### Exercise
Of all the lines in the entries below, give again exactly those starting at the line containing "[25:19.80-25:20.70]" and ending at the line containing "Transcript: Okay, no, you", both ends included, and no others.

### Data shown
+++++

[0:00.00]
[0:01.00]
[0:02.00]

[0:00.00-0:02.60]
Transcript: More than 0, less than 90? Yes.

+++++

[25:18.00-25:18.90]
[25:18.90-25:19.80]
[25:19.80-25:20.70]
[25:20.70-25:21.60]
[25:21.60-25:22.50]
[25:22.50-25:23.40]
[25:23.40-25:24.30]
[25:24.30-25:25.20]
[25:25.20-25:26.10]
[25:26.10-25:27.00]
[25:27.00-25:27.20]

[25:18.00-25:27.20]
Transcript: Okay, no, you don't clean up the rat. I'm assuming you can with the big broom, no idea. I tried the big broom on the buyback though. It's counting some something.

+++++

### Response to the exercise
[25:19.80-25:20.70]
[25:20.70-25:21.60]
[25:21.60-25:22.50]
[25:22.50-25:23.40]
[25:23.40-25:24.30]
[25:24.30-25:25.20]
[25:25.20-25:26.10]
[25:26.10-25:27.00]
[25:27.00-25:27.20]

[25:18.00-25:27.20]
Transcript: Okay, no, you don't clean up the rat. I'm assuming you can with the big broom, no idea. I tried the big broom on the buyback though. It's counting some something.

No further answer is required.